[Saved entries]
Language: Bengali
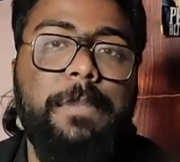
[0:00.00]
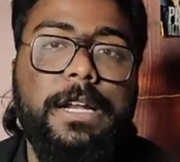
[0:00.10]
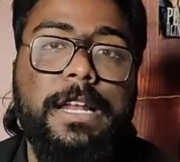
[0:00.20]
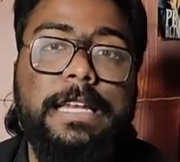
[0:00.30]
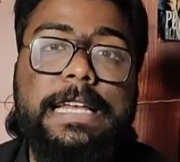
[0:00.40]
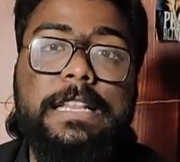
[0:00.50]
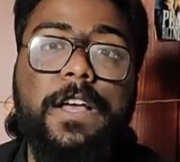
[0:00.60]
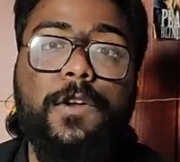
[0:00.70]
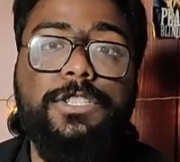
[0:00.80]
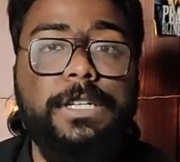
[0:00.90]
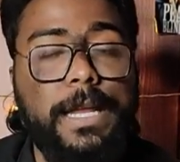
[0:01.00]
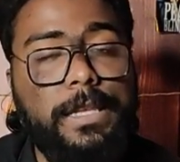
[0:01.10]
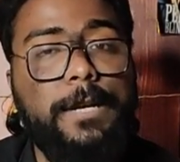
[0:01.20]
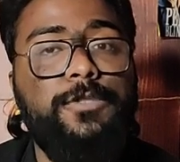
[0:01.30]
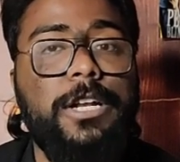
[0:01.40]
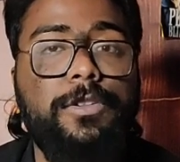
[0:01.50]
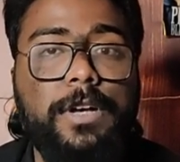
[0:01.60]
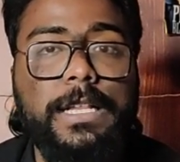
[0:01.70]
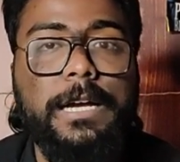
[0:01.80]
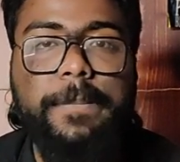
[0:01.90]
আই বাটনের লিঙ্ক দেওয়া রয়েছে ডেসক্রিপশনেও
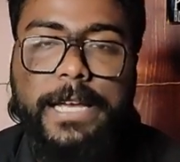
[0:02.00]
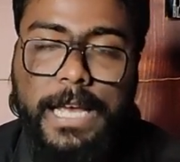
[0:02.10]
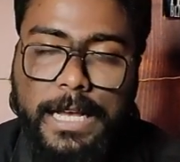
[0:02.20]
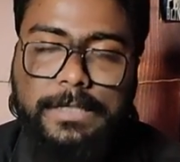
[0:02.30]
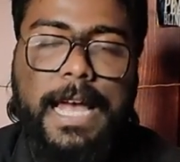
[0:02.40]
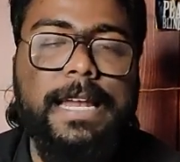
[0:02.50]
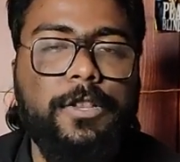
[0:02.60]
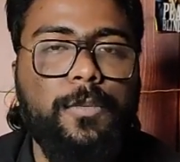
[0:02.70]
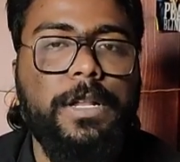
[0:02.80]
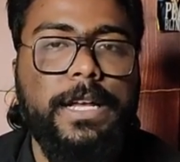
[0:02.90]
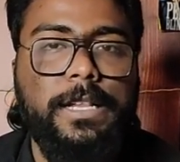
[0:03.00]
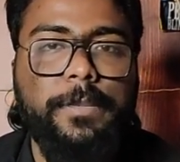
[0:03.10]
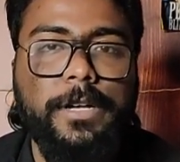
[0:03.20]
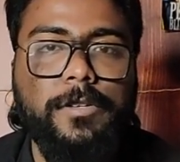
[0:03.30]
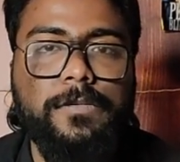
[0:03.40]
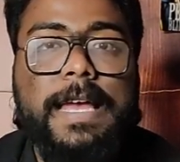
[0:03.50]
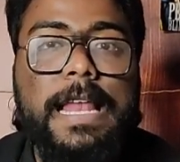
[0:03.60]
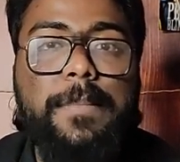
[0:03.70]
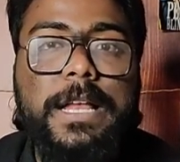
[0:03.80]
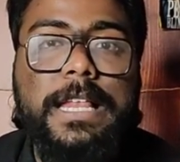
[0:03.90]
দেওয়া থাকবে চাইলে তোমরা দেখতে পারো
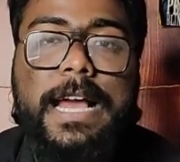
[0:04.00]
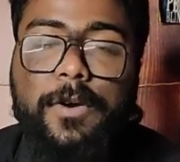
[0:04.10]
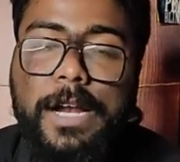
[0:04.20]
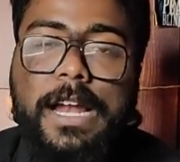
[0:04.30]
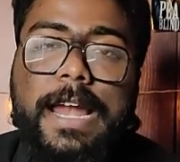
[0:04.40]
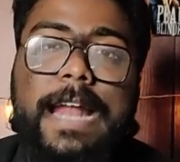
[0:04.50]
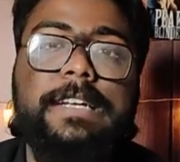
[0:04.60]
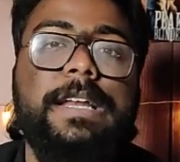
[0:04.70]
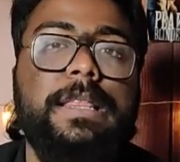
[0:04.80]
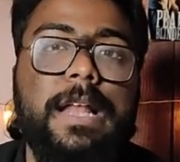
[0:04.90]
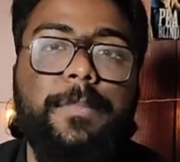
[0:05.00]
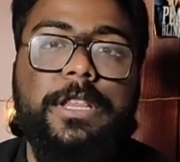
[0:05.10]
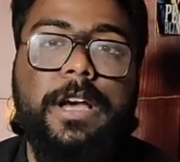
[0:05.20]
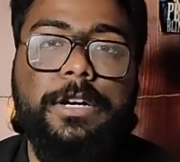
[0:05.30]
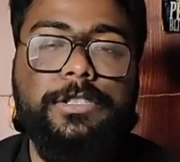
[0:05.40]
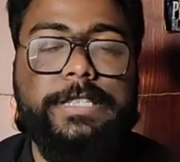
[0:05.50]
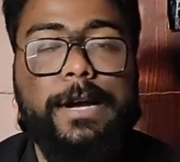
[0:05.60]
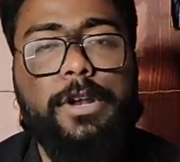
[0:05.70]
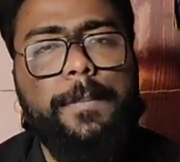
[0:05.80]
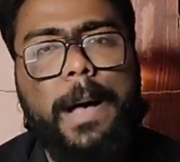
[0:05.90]
ছেলে মেয়েদের এখন একটা র্যাট রেসে নামিয়ে দেওয়া হয়েছে
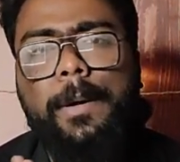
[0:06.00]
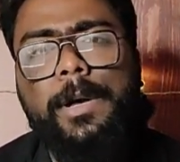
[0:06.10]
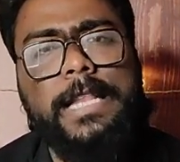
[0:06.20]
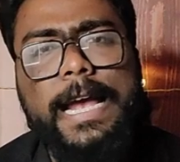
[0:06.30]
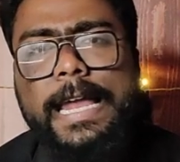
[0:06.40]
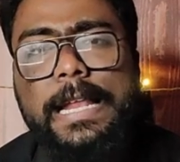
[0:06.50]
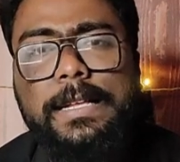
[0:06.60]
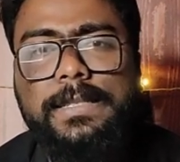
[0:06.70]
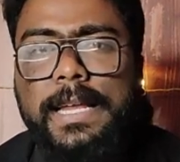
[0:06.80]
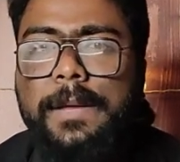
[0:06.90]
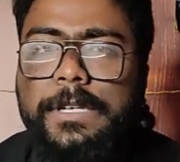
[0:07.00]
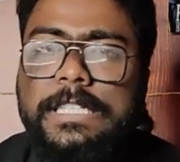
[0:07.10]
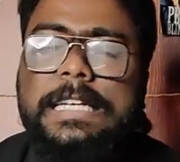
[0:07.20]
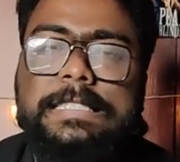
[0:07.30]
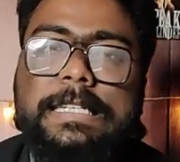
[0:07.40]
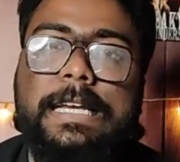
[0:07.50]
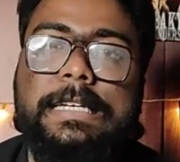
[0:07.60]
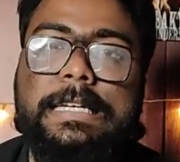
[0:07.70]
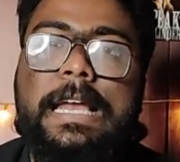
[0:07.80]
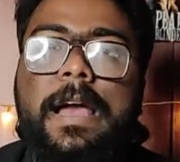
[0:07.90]
এখন আর বাবা মা দেখে না যে ছেলে মেয়ে শিখছেটা
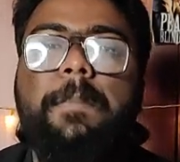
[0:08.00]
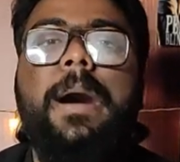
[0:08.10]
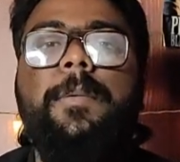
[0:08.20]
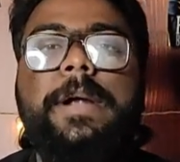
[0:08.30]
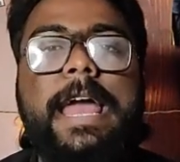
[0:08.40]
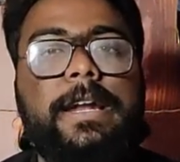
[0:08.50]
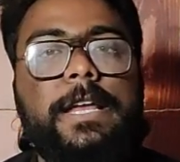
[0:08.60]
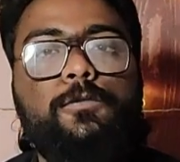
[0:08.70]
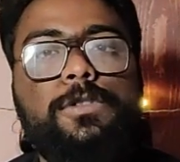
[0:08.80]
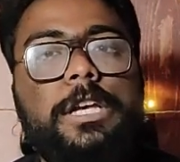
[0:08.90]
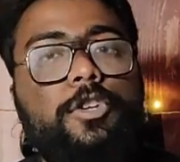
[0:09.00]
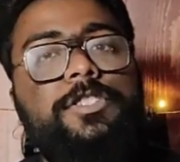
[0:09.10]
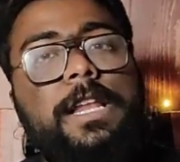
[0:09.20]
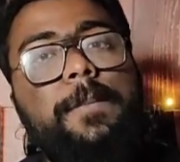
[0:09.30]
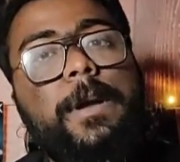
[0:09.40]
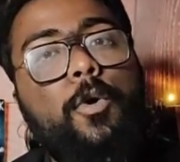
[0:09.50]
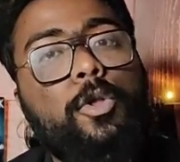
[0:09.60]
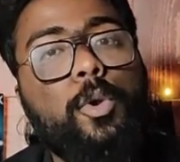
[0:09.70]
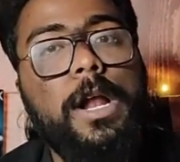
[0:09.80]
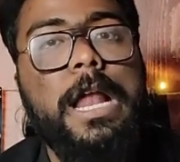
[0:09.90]
কি বাবা মার একটাই উদ্দেশ্য ছেলে মেয়ে
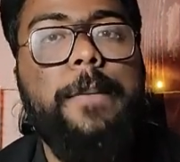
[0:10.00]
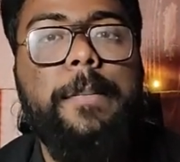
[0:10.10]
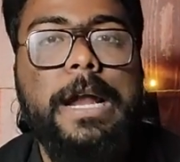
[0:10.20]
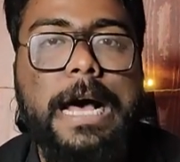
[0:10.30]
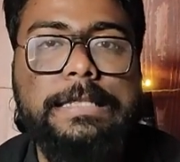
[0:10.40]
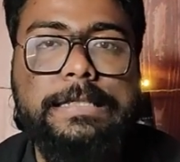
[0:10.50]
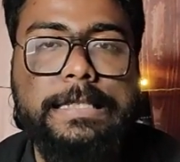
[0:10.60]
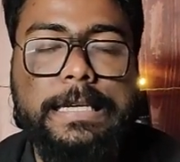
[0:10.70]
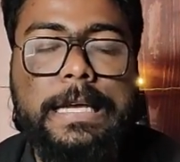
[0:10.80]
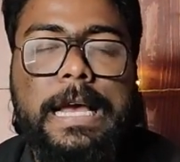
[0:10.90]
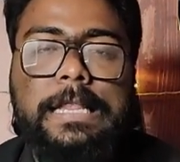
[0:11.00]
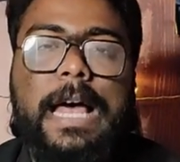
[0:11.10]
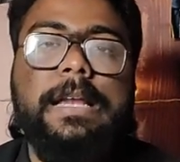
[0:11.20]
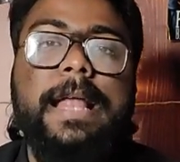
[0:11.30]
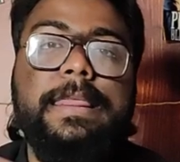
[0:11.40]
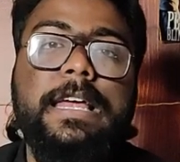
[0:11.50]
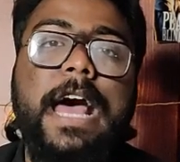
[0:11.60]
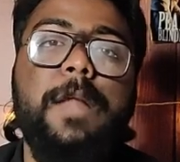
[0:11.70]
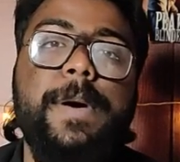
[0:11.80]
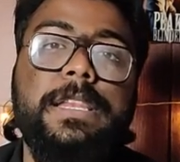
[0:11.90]
কতটা নাম্বার আনছে তার ক্লাসের
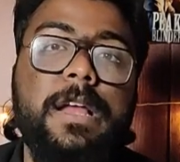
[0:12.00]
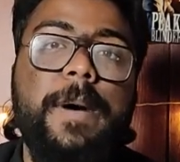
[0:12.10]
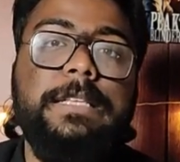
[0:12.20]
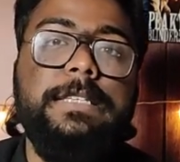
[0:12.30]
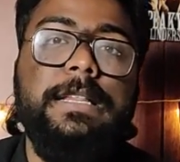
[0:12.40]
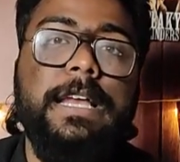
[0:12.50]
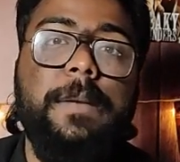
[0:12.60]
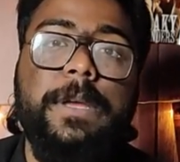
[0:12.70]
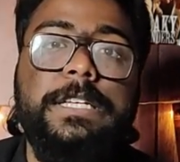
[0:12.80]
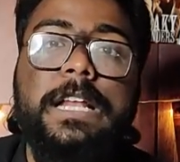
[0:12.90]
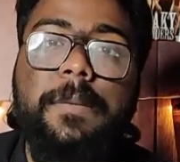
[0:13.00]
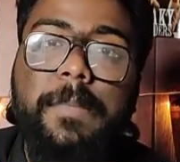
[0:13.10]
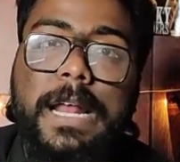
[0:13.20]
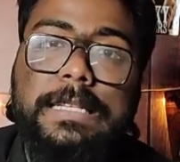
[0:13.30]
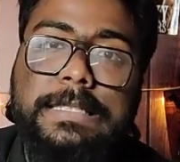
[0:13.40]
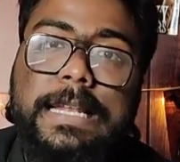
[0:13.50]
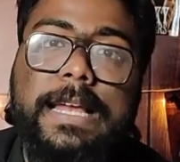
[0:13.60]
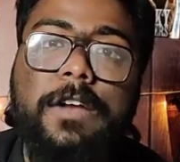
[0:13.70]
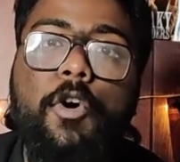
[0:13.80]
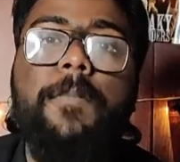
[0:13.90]
আর পাঁচটা বাচ্চার থেকে বেশি নাম্বার আনছে
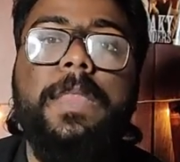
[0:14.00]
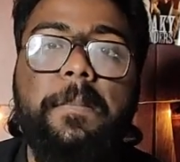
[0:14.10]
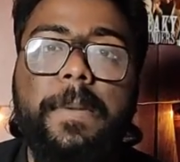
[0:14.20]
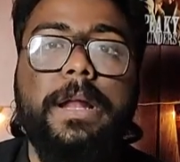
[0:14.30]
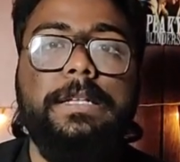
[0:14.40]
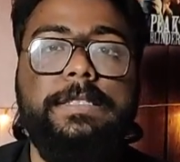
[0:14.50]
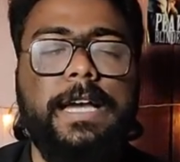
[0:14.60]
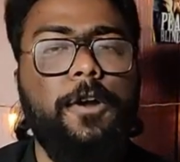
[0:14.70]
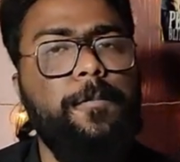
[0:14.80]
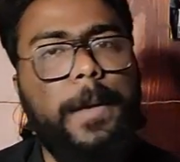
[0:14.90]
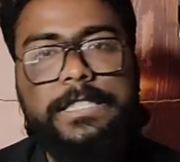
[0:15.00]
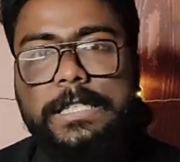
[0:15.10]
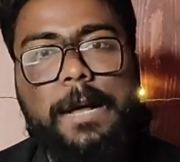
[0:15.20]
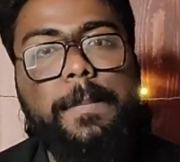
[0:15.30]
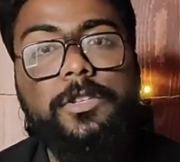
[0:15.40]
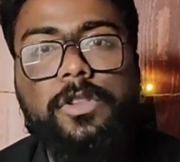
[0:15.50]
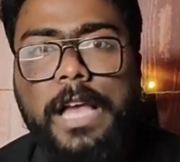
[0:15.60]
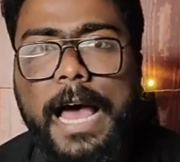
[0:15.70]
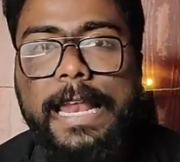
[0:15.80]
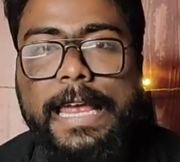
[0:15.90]
নাকি কম নাম্বার আনছে কারণ বেশি নাম্বার
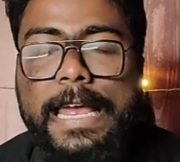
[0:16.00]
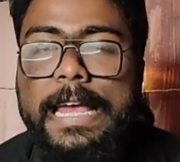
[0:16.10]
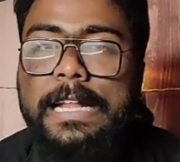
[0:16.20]
যদি আনে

▶ Exercise objective: Leave the pictures behind and repeat each entry exactly.

▶ Response to the task:
Language: Bengali
[0:00.00]
[0:00.10]
[0:00.20]
[0:00.30]
[0:00.40]
[0:00.50]
[0:00.60]
[0:00.70]
[0:00.80]
[0:00.90]
[0:01.00]
[0:01.10]
[0:01.20]
[0:01.30]
[0:01.40]
[0:01.50]
[0:01.60]
[0:01.70]
[0:01.80]
[0:01.90]
আই বাটনের লিঙ্ক দেওয়া রয়েছে ডেসক্রিপশনেও
[0:02.00]
[0:02.10]
[0:02.20]
[0:02.30]
[0:02.40]
[0:02.50]
[0:02.60]
[0:02.70]
[0:02.80]
[0:02.90]
[0:03.00]
[0:03.10]
[0:03.20]
[0:03.30]
[0:03.40]
[0:03.50]
[0:03.60]
[0:03.70]
[0:03.80]
[0:03.90]
দেওয়া থাকবে চাইলে তোমরা দেখতে পারো
[0:04.00]
[0:04.10]
[0:04.20]
[0:04.30]
[0:04.40]
[0:04.50]
[0:04.60]
[0:04.70]
[0:04.80]
[0:04.90]
[0:05.00]
[0:05.10]
[0:05.20]
[0:05.30]
[0:05.40]
[0:05.50]
[0:05.60]
[0:05.70]
[0:05.80]
[0:05.90]
ছেলে মেয়েদের এখন একটা র্যাট রেসে নামিয়ে দেওয়া হয়েছে
[0:06.00]
[0:06.10]
[0:06.20]
[0:06.30]
[0:06.40]
[0:06.50]
[0:06.60]
[0:06.70]
[0:06.80]
[0:06.90]
[0:07.00]
[0:07.10]
[0:07.20]
[0:07.30]
[0:07.40]
[0:07.50]
[0:07.60]
[0:07.70]
[0:07.80]
[0:07.90]
এখন আর বাবা মা দেখে না যে ছেলে মেয়ে শিখছেটা
[0:08.00]
[0:08.10]
[0:08.20]
[0:08.30]
[0:08.40]
[0:08.50]
[0:08.60]
[0:08.70]
[0:08.80]
[0:08.90]
[0:09.00]
[0:09.10]
[0:09.20]
[0:09.30]
[0:09.40]
[0:09.50]
[0:09.60]
[0:09.70]
[0:09.80]
[0:09.90]
কি বাবা মার একটাই উদ্দেশ্য ছেলে মেয়ে
[0:10.00]
[0:10.10]
[0:10.20]
[0:10.30]
[0:10.40]
[0:10.50]
[0:10.60]
[0:10.70]
[0:10.80]
[0:10.90]
[0:11.00]
[0:11.10]
[0:11.20]
[0:11.30]
[0:11.40]
[0:11.50]
[0:11.60]
[0:11.70]
[0:11.80]
[0:11.90]
কতটা নাম্বার আনছে তার ক্লাসের
[0:12.00]
[0:12.10]
[0:12.20]
[0:12.30]
[0:12.40]
[0:12.50]
[0:12.60]
[0:12.70]
[0:12.80]
[0:12.90]
[0:13.00]
[0:13.10]
[0:13.20]
[0:13.30]
[0:13.40]
[0:13.50]
[0:13.60]
[0:13.70]
[0:13.80]
[0:13.90]
আর পাঁচটা বাচ্চার থেকে বেশি নাম্বার আনছে
[0:14.00]
[0:14.10]
[0:14.20]
[0:14.30]
[0:14.40]
[0:14.50]
[0:14.60]
[0:14.70]
[0:14.80]
[0:14.90]
[0:15.00]
[0:15.10]
[0:15.20]
[0:15.30]
[0:15.40]
[0:15.50]
[0:15.60]
[0:15.70]
[0:15.80]
[0:15.90]
নাকি কম নাম্বার আনছে কারণ বেশি নাম্বার
[0:16.00]
[0:16.10]
[0:16.20]
যদি আনে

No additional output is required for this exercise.